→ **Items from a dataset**
☆ ☆ ☆ ☆

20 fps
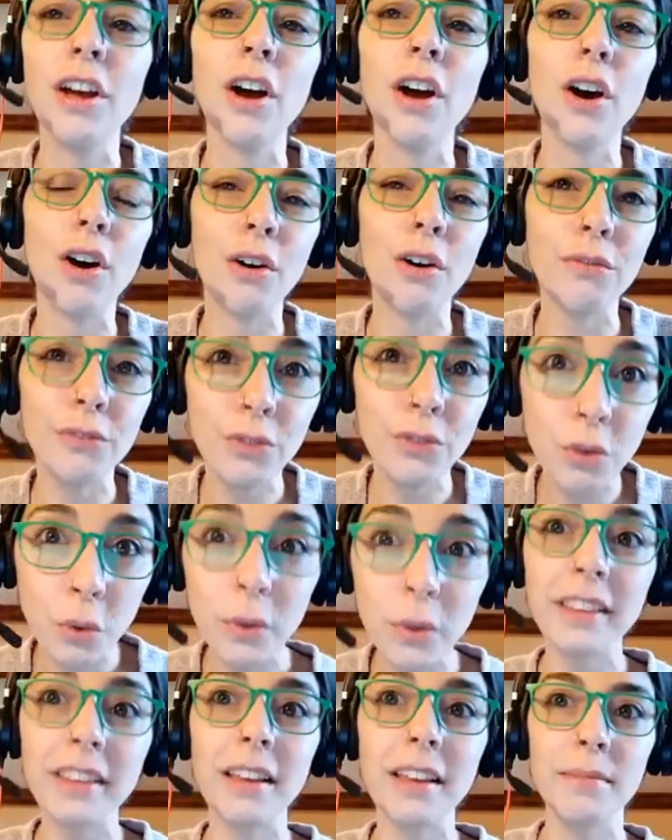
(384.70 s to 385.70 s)
of
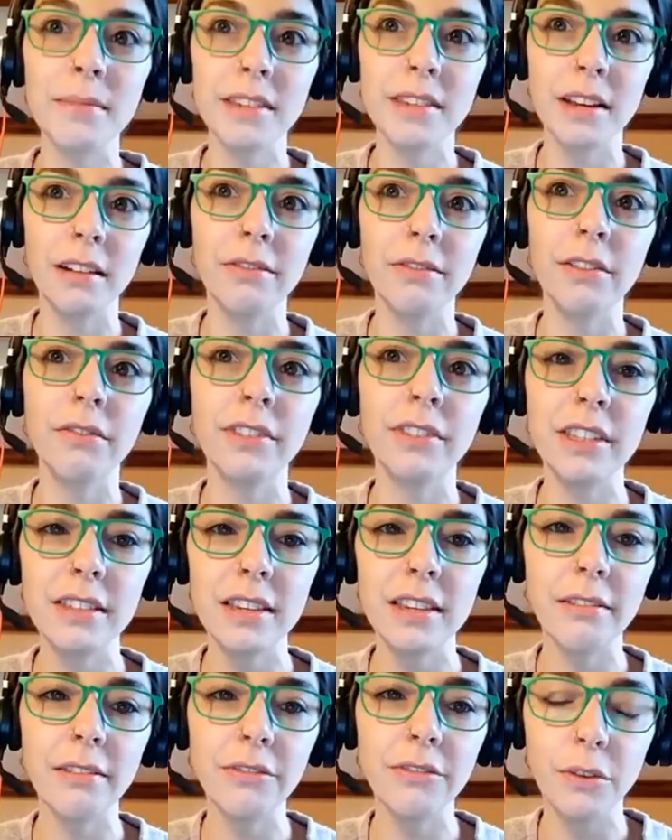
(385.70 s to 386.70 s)
knowing themselves, of this
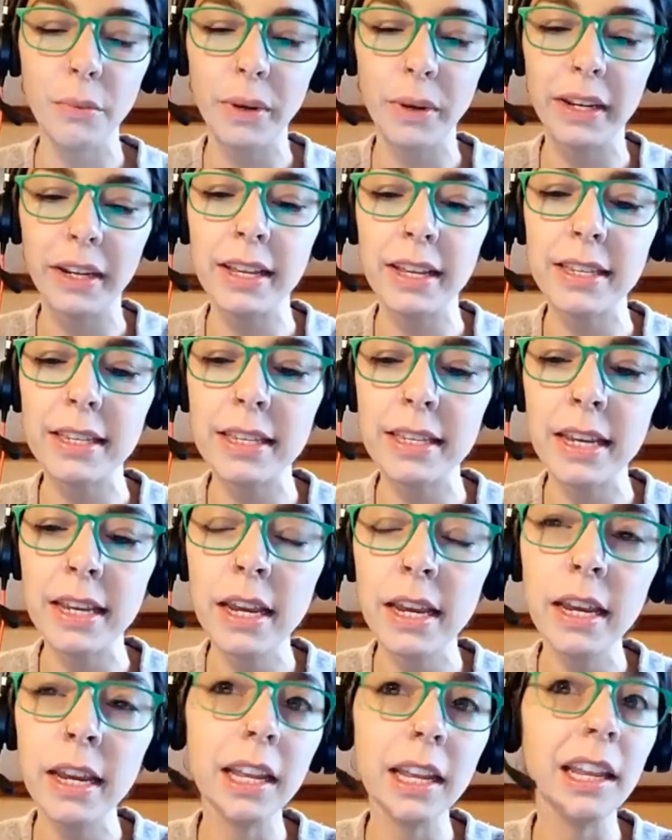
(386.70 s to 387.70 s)
self-awareness.
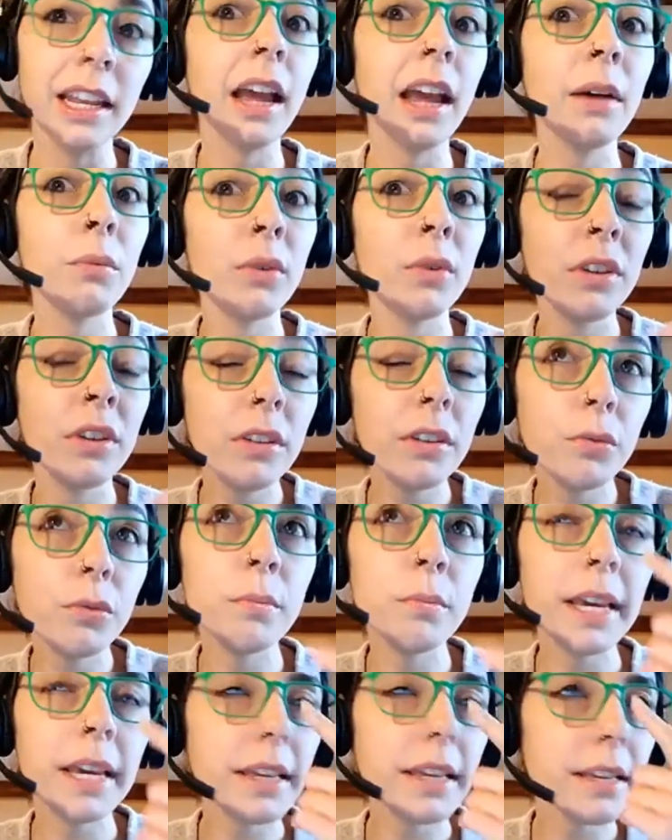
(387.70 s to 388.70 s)
And I wanted to
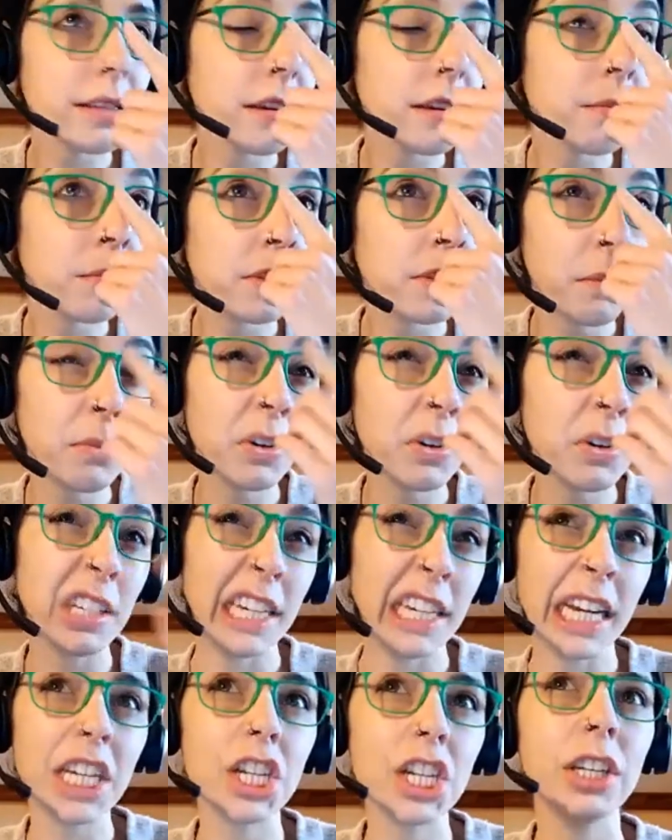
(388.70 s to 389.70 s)
make some
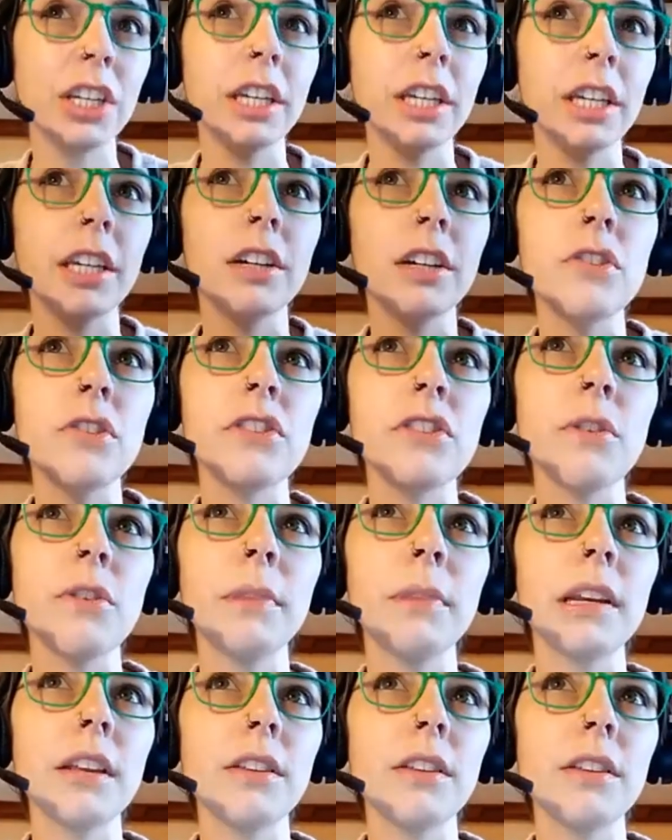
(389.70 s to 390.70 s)
connection here on
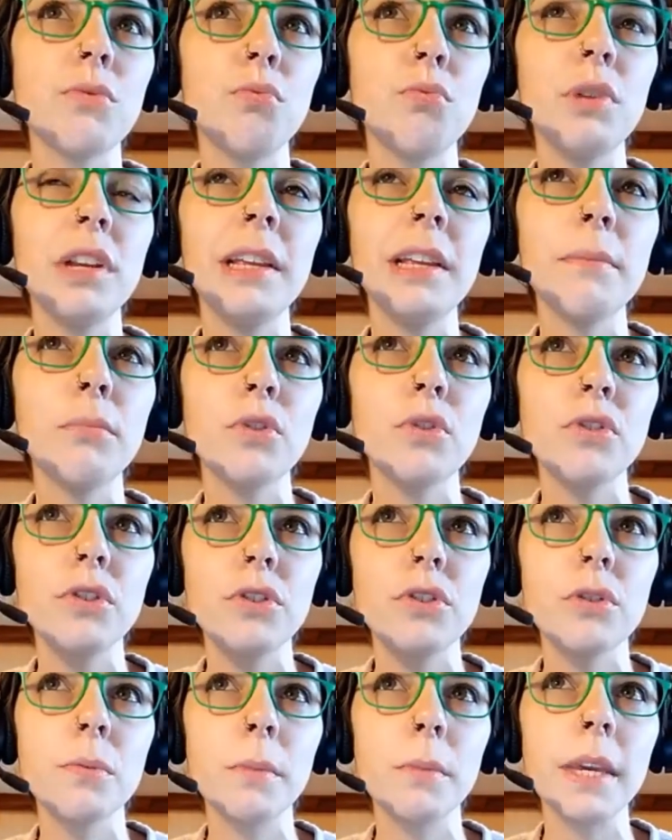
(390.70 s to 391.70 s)
something that's really
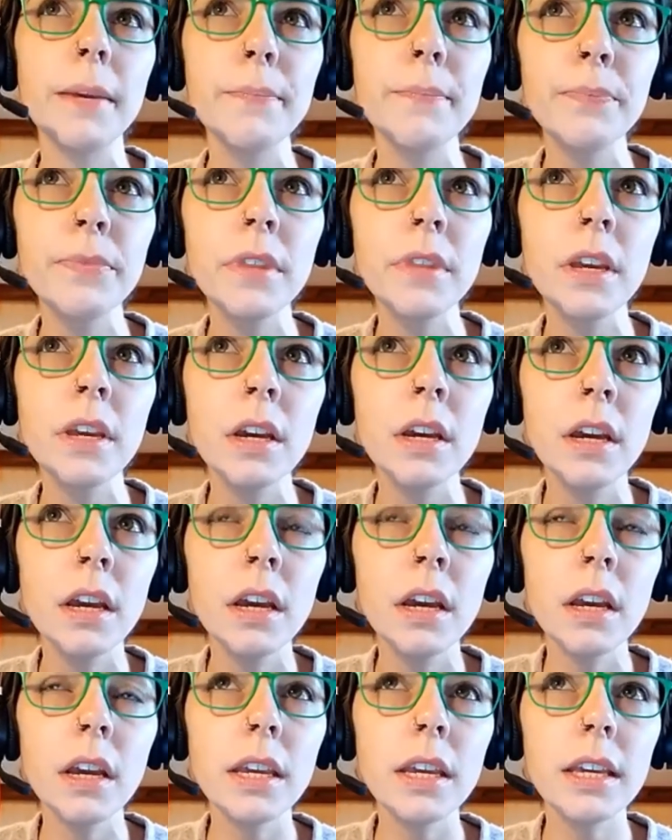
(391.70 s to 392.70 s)
important to me
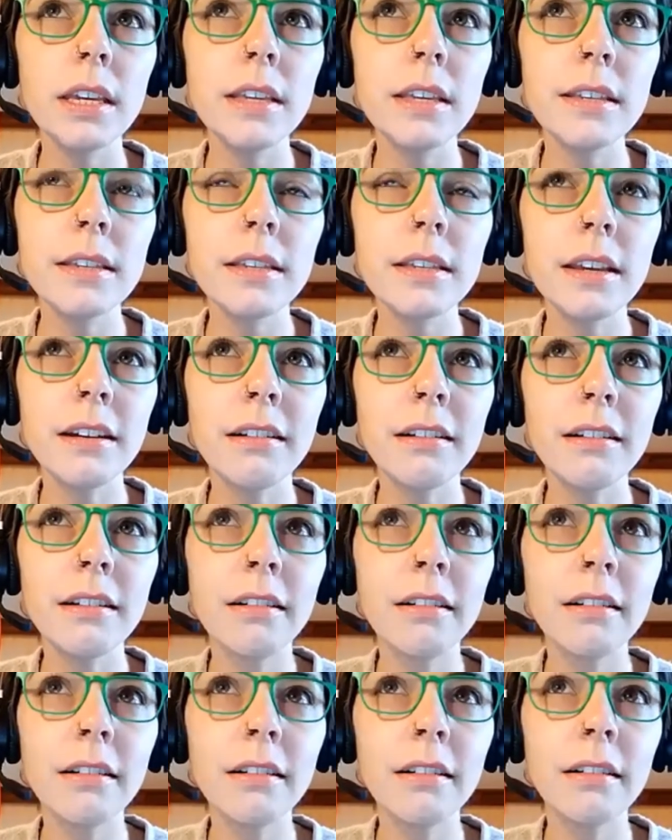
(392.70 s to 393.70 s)
is
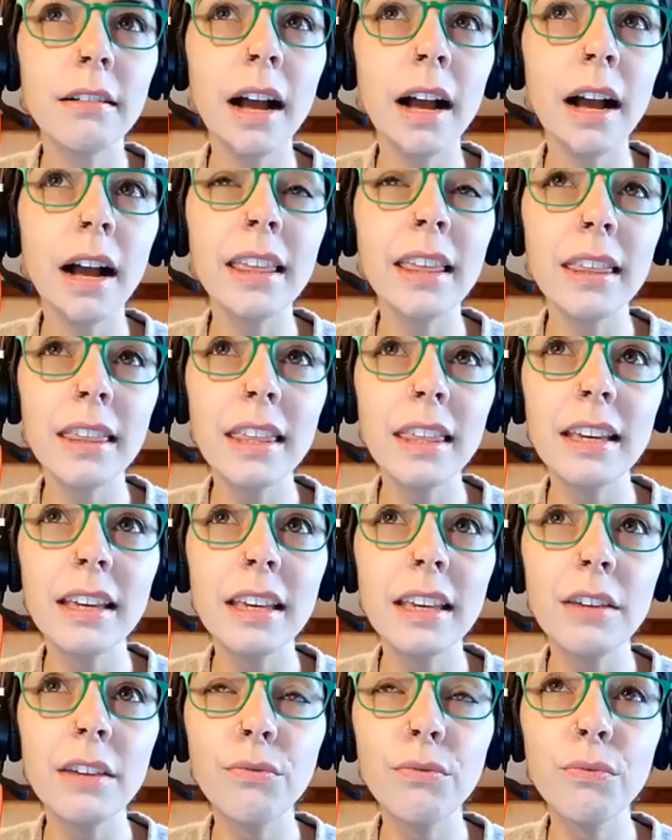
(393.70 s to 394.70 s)
I think
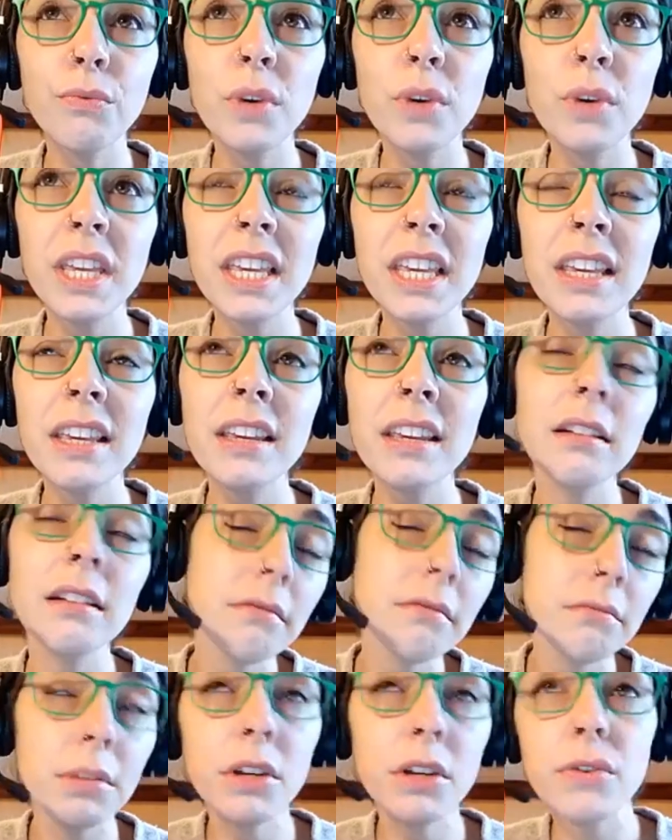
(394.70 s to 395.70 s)
if we,
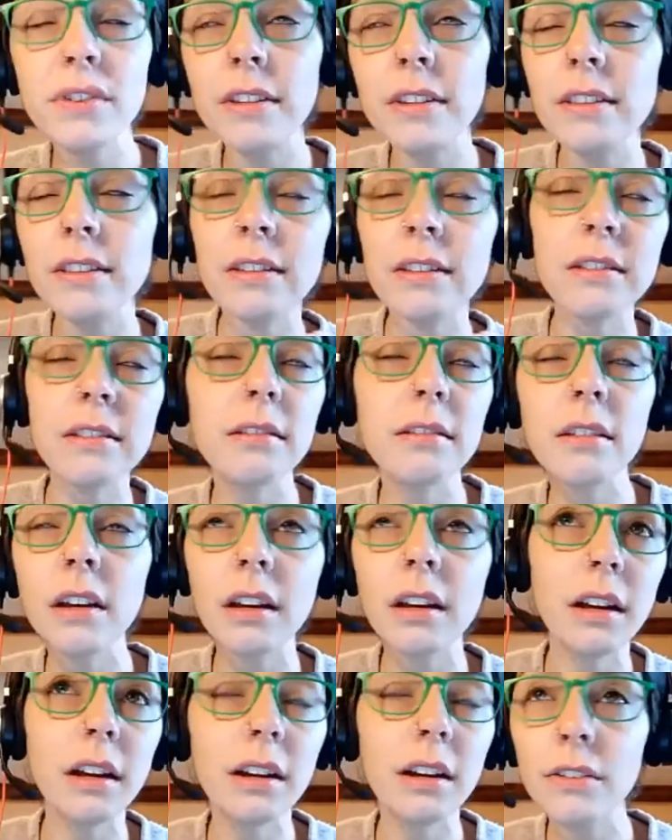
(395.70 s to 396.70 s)
because it's
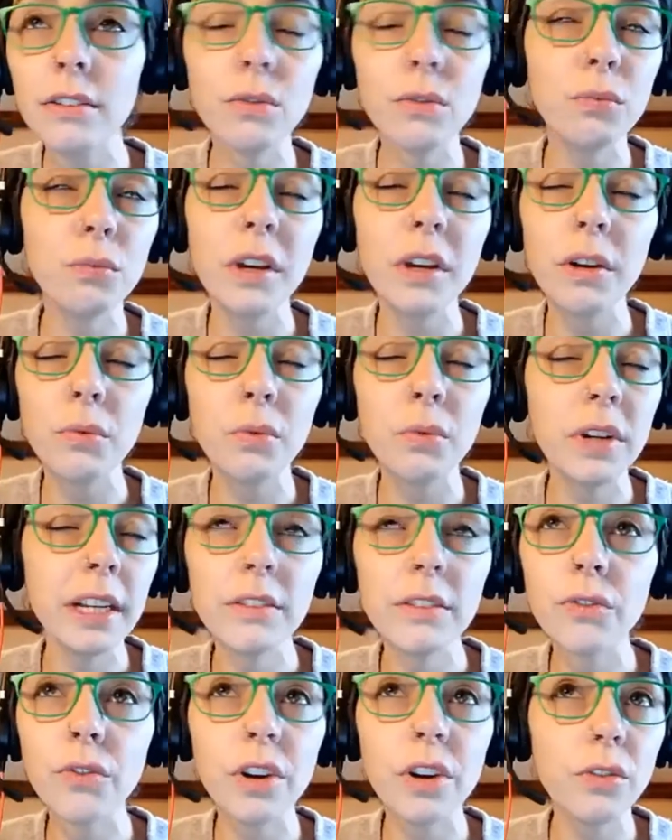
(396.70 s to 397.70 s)
also we are really
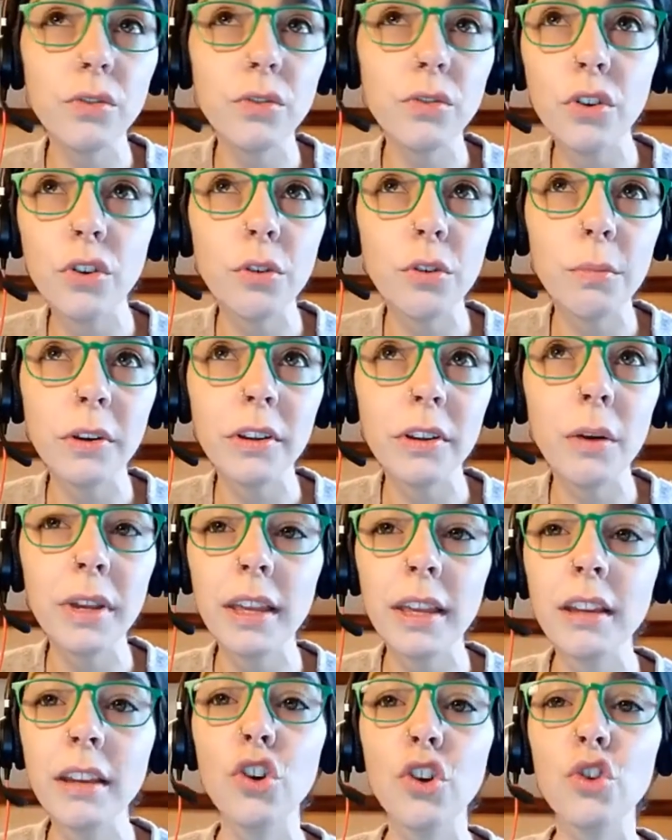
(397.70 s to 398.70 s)
trying to talk about how we
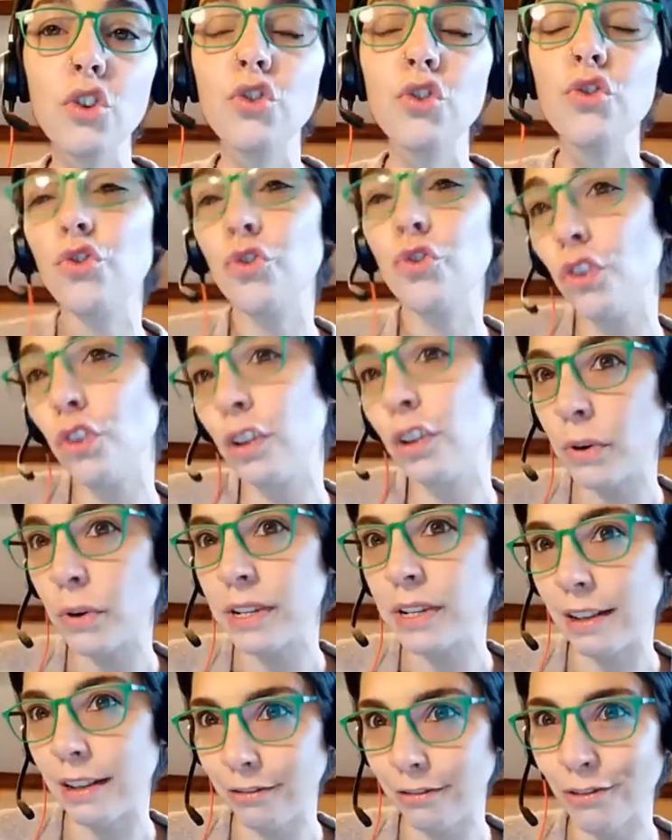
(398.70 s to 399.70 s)
can control
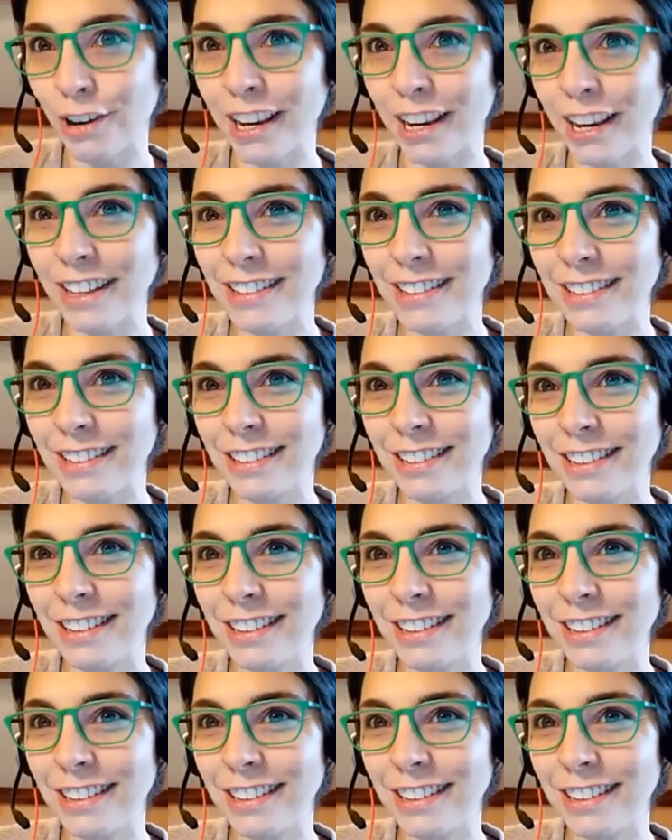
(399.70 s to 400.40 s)
ourselves, right?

☆ ☆ ☆ ☆

→ **Action item**
Reproduce the lines above, exactly and exclusively, from the line containing "(391.70 s to 392.70 s)" down to the last line, both included; pictures are not part of the copy.

→ **Response box**
(391.70 s to 392.70 s)
important to me
(392.70 s to 393.70 s)
is
(393.70 s to 394.70 s)
I think
(394.70 s to 395.70 s)
if we,
(395.70 s to 396.70 s)
because it's
(396.70 s to 397.70 s)
also we are really
(397.70 s to 398.70 s)
trying to talk about how we
(398.70 s to 399.70 s)
can control
(399.70 s to 400.40 s)
ourselves, right?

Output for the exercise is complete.